───── Exercise inputs

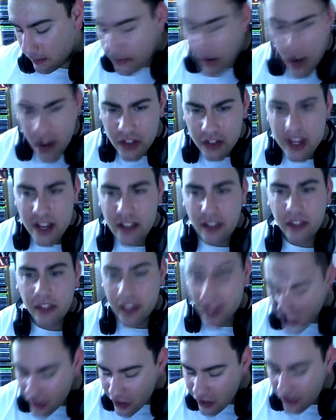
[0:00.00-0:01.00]
Father 10,
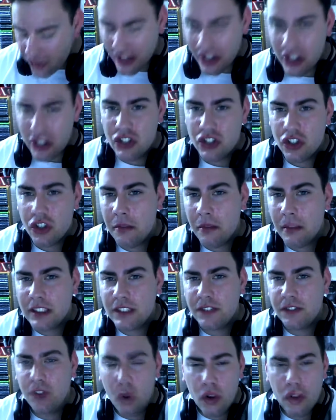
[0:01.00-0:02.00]
thank you so much
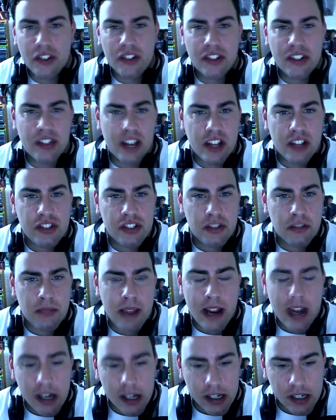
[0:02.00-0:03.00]
for the suggestion,
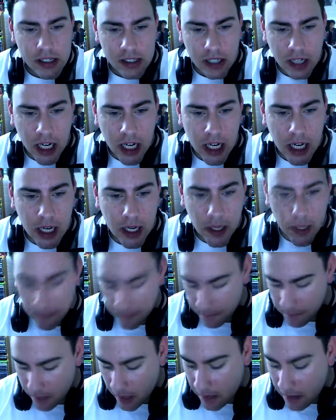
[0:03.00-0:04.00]
man.
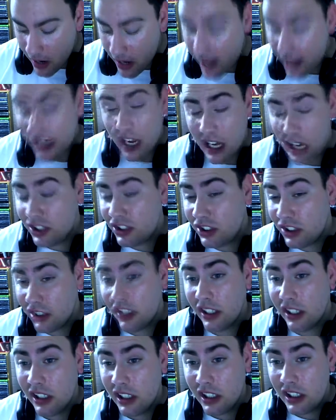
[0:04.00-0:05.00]
I might
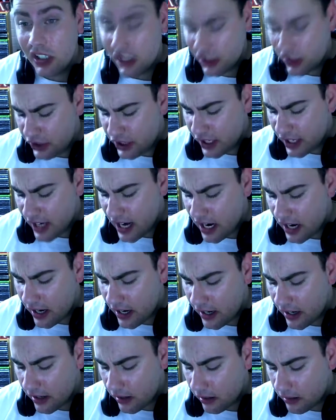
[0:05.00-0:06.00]
actually check out
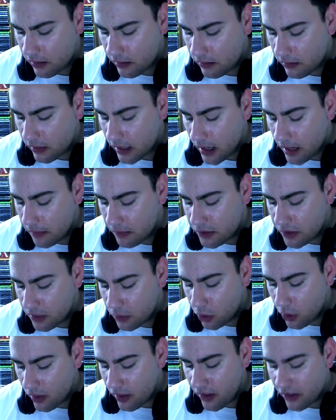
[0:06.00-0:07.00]
some
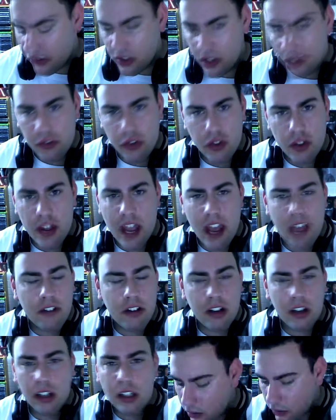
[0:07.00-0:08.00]
more of their stuff. Do
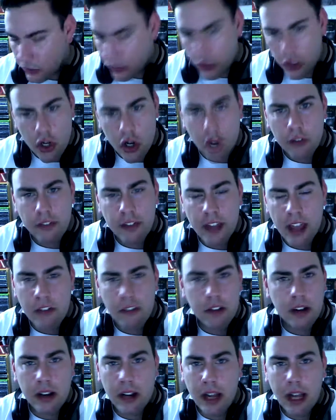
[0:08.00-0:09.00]
you know if they have
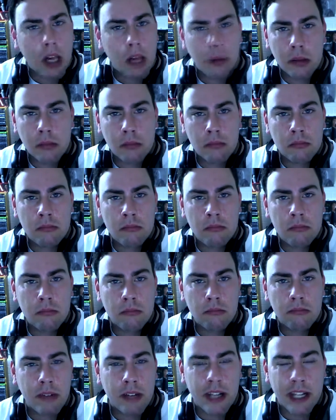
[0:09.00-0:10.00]
an album,
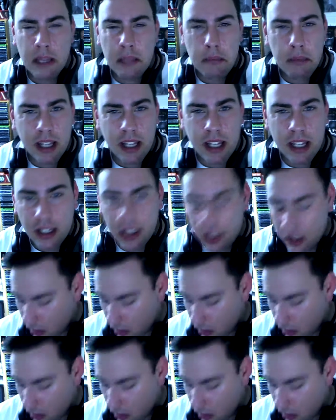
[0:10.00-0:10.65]
an EP,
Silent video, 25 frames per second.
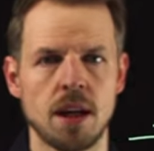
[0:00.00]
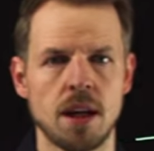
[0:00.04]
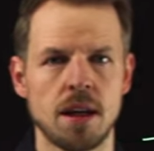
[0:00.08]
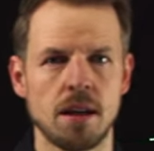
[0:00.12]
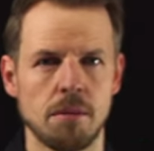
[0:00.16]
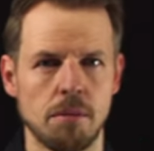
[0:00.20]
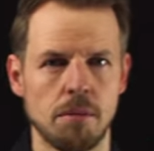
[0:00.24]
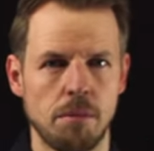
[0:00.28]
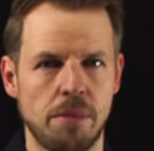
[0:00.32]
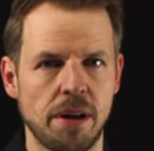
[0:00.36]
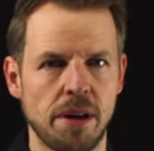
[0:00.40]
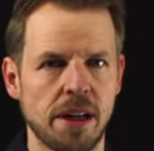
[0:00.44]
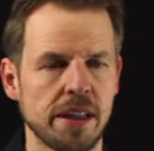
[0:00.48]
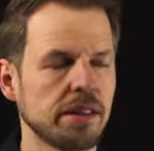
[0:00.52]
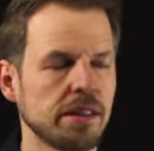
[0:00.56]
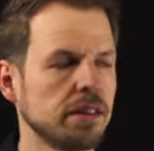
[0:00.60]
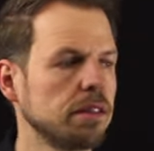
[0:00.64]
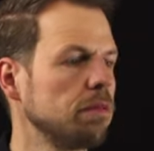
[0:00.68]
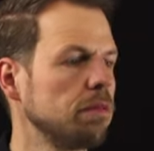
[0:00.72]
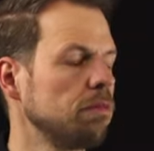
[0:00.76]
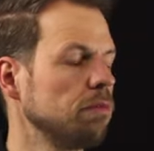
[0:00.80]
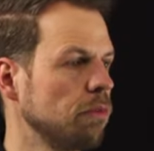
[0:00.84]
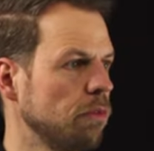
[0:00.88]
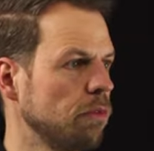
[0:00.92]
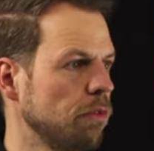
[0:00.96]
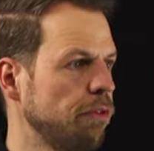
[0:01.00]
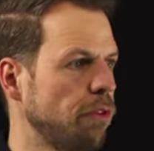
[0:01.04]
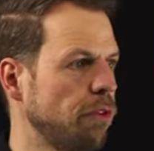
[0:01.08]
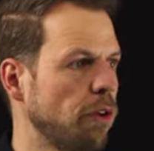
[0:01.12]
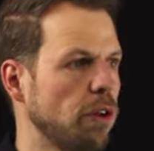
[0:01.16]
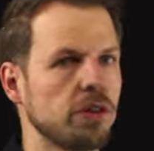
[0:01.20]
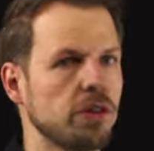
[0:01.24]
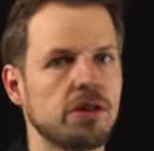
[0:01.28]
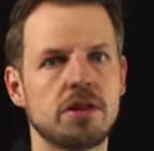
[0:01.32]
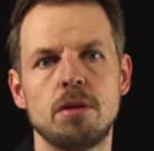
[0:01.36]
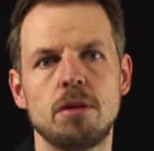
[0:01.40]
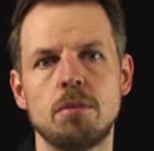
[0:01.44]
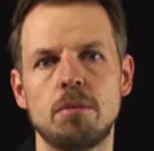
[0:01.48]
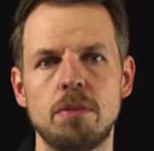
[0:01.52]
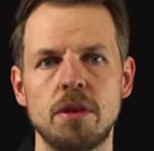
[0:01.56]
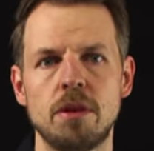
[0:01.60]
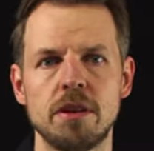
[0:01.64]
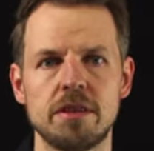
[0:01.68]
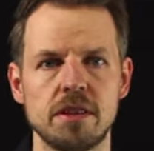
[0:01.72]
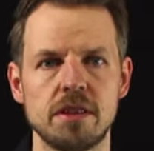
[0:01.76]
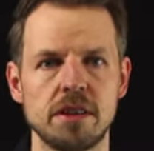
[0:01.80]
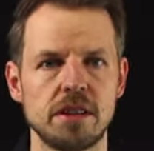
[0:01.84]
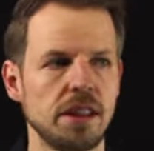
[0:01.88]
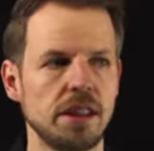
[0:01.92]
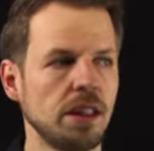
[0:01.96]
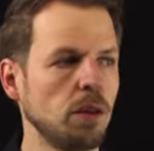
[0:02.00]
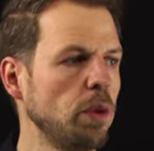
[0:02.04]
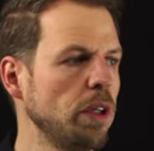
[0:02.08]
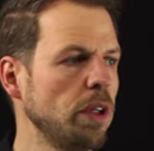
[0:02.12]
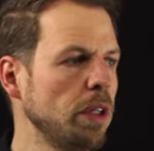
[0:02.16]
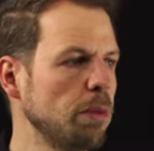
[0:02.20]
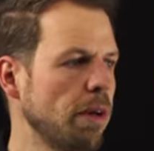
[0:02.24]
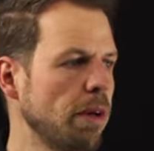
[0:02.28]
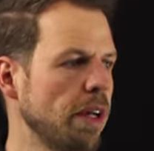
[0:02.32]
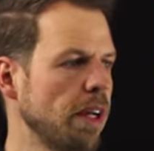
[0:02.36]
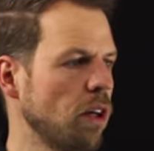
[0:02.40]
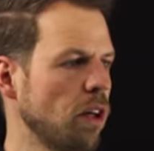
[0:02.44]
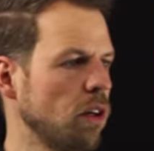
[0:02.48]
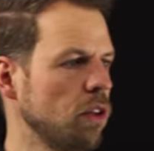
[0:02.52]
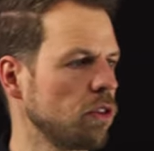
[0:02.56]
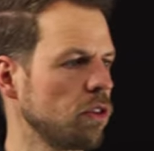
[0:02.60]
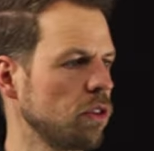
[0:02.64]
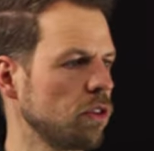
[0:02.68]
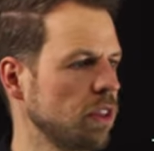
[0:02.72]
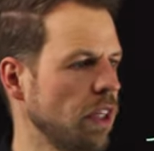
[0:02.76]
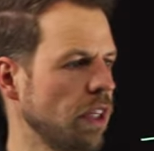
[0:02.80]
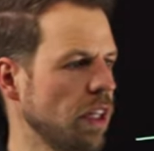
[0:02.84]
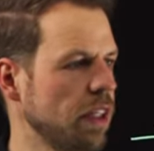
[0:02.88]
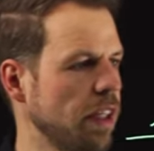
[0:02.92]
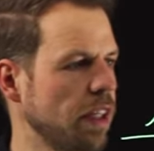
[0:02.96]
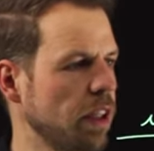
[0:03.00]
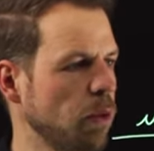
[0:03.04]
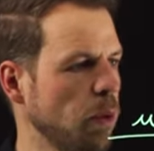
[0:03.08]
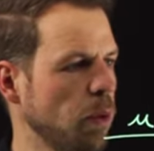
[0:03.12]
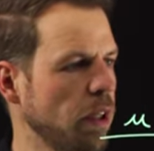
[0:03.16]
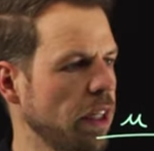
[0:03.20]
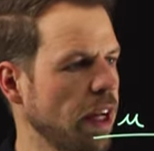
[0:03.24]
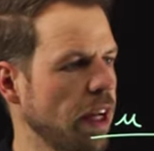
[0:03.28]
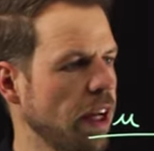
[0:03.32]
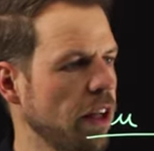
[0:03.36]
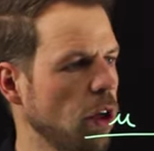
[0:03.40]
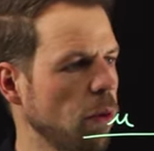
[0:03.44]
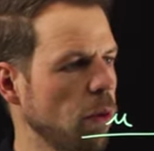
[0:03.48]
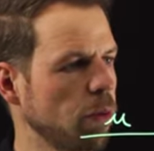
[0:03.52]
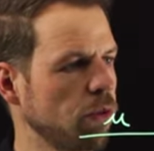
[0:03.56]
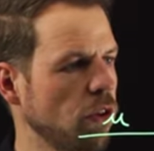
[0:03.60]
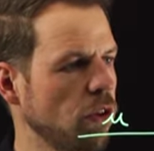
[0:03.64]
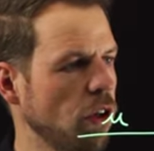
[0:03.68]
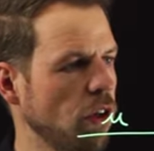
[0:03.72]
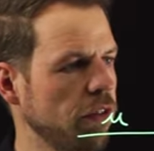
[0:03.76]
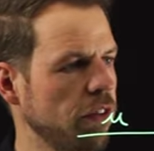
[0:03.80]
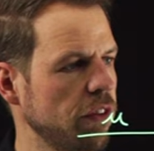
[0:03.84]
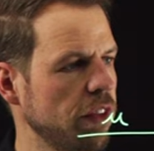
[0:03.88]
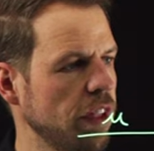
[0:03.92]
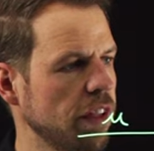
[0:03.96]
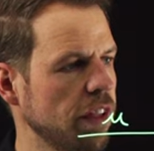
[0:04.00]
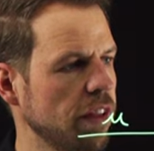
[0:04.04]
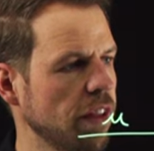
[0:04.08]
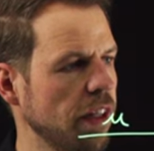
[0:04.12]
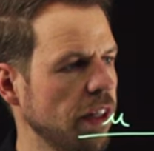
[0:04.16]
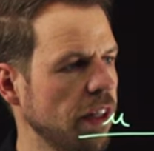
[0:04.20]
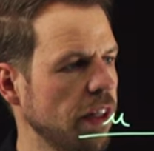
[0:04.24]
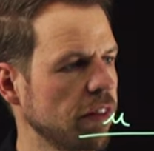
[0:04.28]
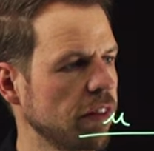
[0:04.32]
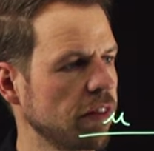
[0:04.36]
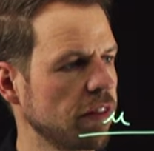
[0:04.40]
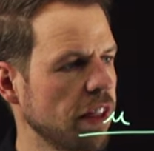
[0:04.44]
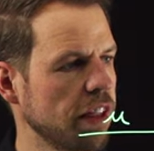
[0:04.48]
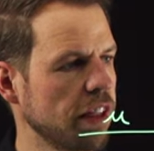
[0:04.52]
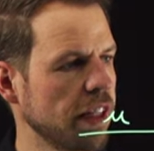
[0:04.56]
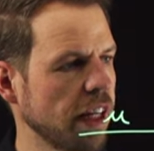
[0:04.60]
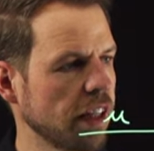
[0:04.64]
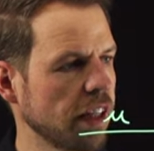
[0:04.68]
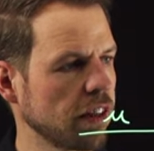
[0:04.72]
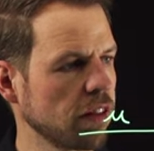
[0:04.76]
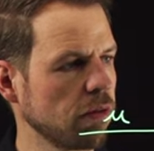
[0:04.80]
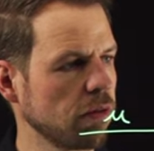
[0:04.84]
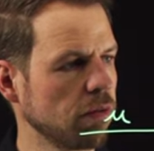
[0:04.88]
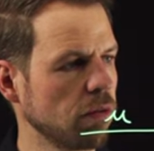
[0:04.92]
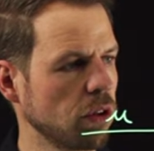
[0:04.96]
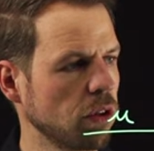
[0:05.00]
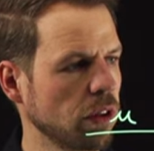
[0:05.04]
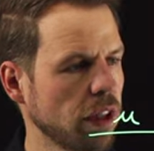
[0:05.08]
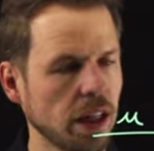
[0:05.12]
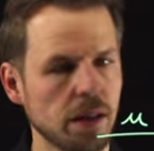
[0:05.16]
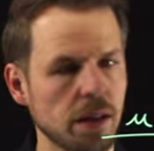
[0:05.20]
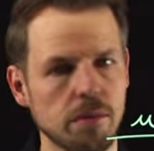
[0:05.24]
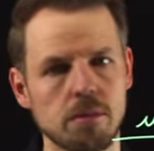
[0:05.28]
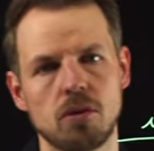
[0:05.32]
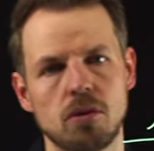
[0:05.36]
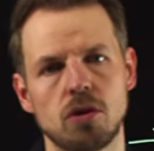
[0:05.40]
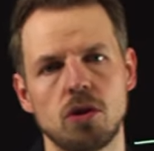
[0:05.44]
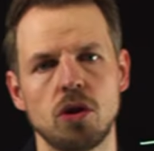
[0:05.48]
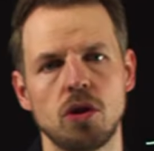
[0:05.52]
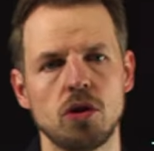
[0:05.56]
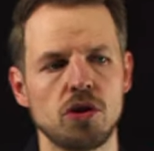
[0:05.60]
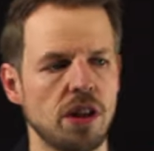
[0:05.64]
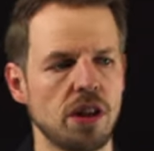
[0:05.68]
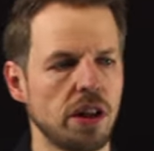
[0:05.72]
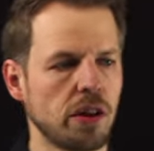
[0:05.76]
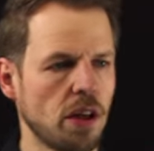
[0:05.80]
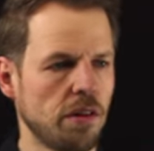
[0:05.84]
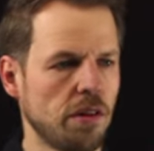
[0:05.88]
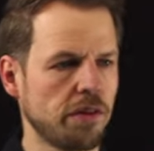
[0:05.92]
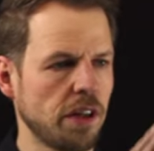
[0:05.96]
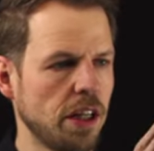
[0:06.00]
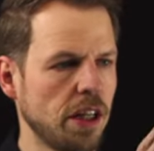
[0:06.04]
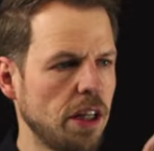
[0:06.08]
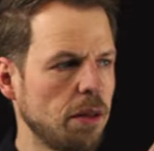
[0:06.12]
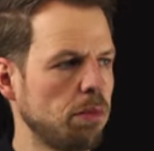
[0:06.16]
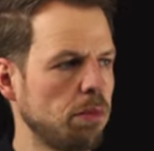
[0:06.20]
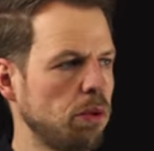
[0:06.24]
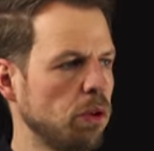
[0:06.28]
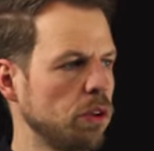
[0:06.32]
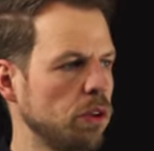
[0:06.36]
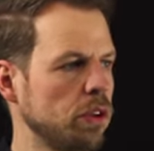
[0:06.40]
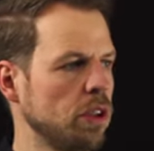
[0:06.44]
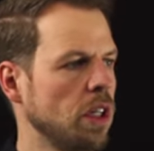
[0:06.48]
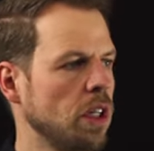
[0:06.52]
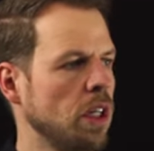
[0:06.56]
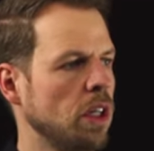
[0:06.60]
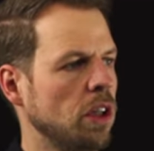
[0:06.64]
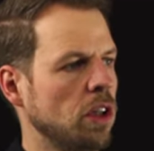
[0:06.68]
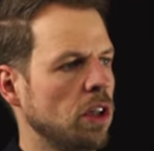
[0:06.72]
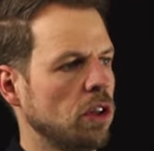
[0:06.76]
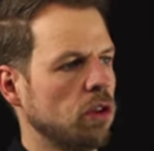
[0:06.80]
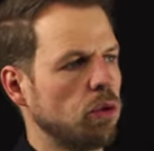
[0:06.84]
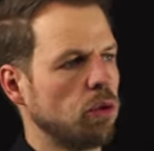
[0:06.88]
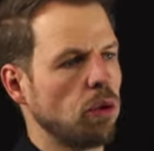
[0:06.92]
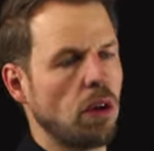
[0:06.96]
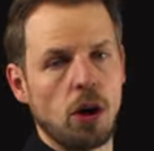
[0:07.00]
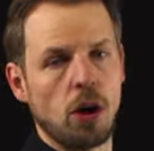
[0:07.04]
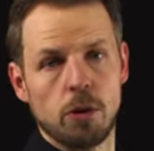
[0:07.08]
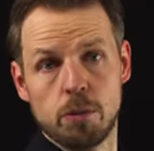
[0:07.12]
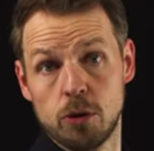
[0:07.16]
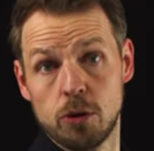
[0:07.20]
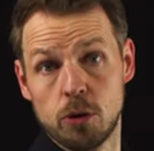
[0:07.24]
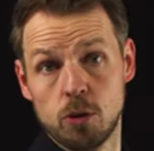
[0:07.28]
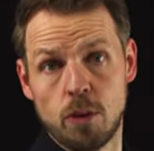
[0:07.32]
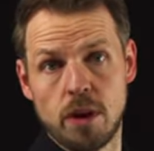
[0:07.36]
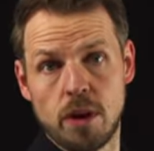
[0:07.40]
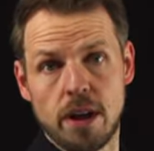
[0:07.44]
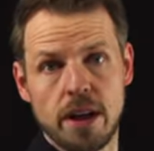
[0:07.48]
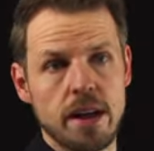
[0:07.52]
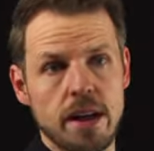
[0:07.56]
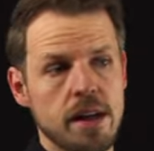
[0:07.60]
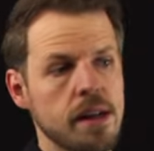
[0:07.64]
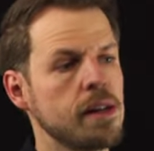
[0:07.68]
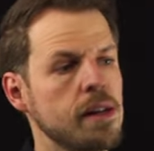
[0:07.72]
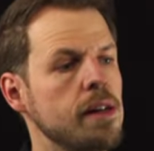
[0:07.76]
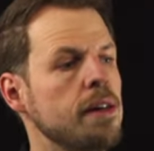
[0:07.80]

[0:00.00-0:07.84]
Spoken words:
but for simplicity, we may also say that we can observe the entire state X. Okay, so usually you have input to output Y.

──────────

Exercise directions: Copy every entry word for word, but omit the pictures.

Task output:
[0:00.00-0:01.00]
Father 10,
[0:01.00-0:02.00]
thank you so much
[0:02.00-0:03.00]
for the suggestion,
[0:03.00-0:04.00]
man.
[0:04.00-0:05.00]
I might
[0:05.00-0:06.00]
actually check out
[0:06.00-0:07.00]
some
[0:07.00-0:08.00]
more of their stuff. Do
[0:08.00-0:09.00]
you know if they have
[0:09.00-0:10.00]
an album,
[0:10.00-0:10.65]
an EP,
Silent video, 25 frames per second.
[0:00.00]
[0:00.04]
[0:00.08]
[0:00.12]
[0:00.16]
[0:00.20]
[0:00.24]
[0:00.28]
[0:00.32]
[0:00.36]
[0:00.40]
[0:00.44]
[0:00.48]
[0:00.52]
[0:00.56]
[0:00.60]
[0:00.64]
[0:00.68]
[0:00.72]
[0:00.76]
[0:00.80]
[0:00.84]
[0:00.88]
[0:00.92]
[0:00.96]
[0:01.00]
[0:01.04]
[0:01.08]
[0:01.12]
[0:01.16]
[0:01.20]
[0:01.24]
[0:01.28]
[0:01.32]
[0:01.36]
[0:01.40]
[0:01.44]
[0:01.48]
[0:01.52]
[0:01.56]
[0:01.60]
[0:01.64]
[0:01.68]
[0:01.72]
[0:01.76]
[0:01.80]
[0:01.84]
[0:01.88]
[0:01.92]
[0:01.96]
[0:02.00]
[0:02.04]
[0:02.08]
[0:02.12]
[0:02.16]
[0:02.20]
[0:02.24]
[0:02.28]
[0:02.32]
[0:02.36]
[0:02.40]
[0:02.44]
[0:02.48]
[0:02.52]
[0:02.56]
[0:02.60]
[0:02.64]
[0:02.68]
[0:02.72]
[0:02.76]
[0:02.80]
[0:02.84]
[0:02.88]
[0:02.92]
[0:02.96]
[0:03.00]
[0:03.04]
[0:03.08]
[0:03.12]
[0:03.16]
[0:03.20]
[0:03.24]
[0:03.28]
[0:03.32]
[0:03.36]
[0:03.40]
[0:03.44]
[0:03.48]
[0:03.52]
[0:03.56]
[0:03.60]
[0:03.64]
[0:03.68]
[0:03.72]
[0:03.76]
[0:03.80]
[0:03.84]
[0:03.88]
[0:03.92]
[0:03.96]
[0:04.00]
[0:04.04]
[0:04.08]
[0:04.12]
[0:04.16]
[0:04.20]
[0:04.24]
[0:04.28]
[0:04.32]
[0:04.36]
[0:04.40]
[0:04.44]
[0:04.48]
[0:04.52]
[0:04.56]
[0:04.60]
[0:04.64]
[0:04.68]
[0:04.72]
[0:04.76]
[0:04.80]
[0:04.84]
[0:04.88]
[0:04.92]
[0:04.96]
[0:05.00]
[0:05.04]
[0:05.08]
[0:05.12]
[0:05.16]
[0:05.20]
[0:05.24]
[0:05.28]
[0:05.32]
[0:05.36]
[0:05.40]
[0:05.44]
[0:05.48]
[0:05.52]
[0:05.56]
[0:05.60]
[0:05.64]
[0:05.68]
[0:05.72]
[0:05.76]
[0:05.80]
[0:05.84]
[0:05.88]
[0:05.92]
[0:05.96]
[0:06.00]
[0:06.04]
[0:06.08]
[0:06.12]
[0:06.16]
[0:06.20]
[0:06.24]
[0:06.28]
[0:06.32]
[0:06.36]
[0:06.40]
[0:06.44]
[0:06.48]
[0:06.52]
[0:06.56]
[0:06.60]
[0:06.64]
[0:06.68]
[0:06.72]
[0:06.76]
[0:06.80]
[0:06.84]
[0:06.88]
[0:06.92]
[0:06.96]
[0:07.00]
[0:07.04]
[0:07.08]
[0:07.12]
[0:07.16]
[0:07.20]
[0:07.24]
[0:07.28]
[0:07.32]
[0:07.36]
[0:07.40]
[0:07.44]
[0:07.48]
[0:07.52]
[0:07.56]
[0:07.60]
[0:07.64]
[0:07.68]
[0:07.72]
[0:07.76]
[0:07.80]

[0:00.00-0:07.84]
Spoken words:
but for simplicity, we may also say that we can observe the entire state X. Okay, so usually you have input to output Y.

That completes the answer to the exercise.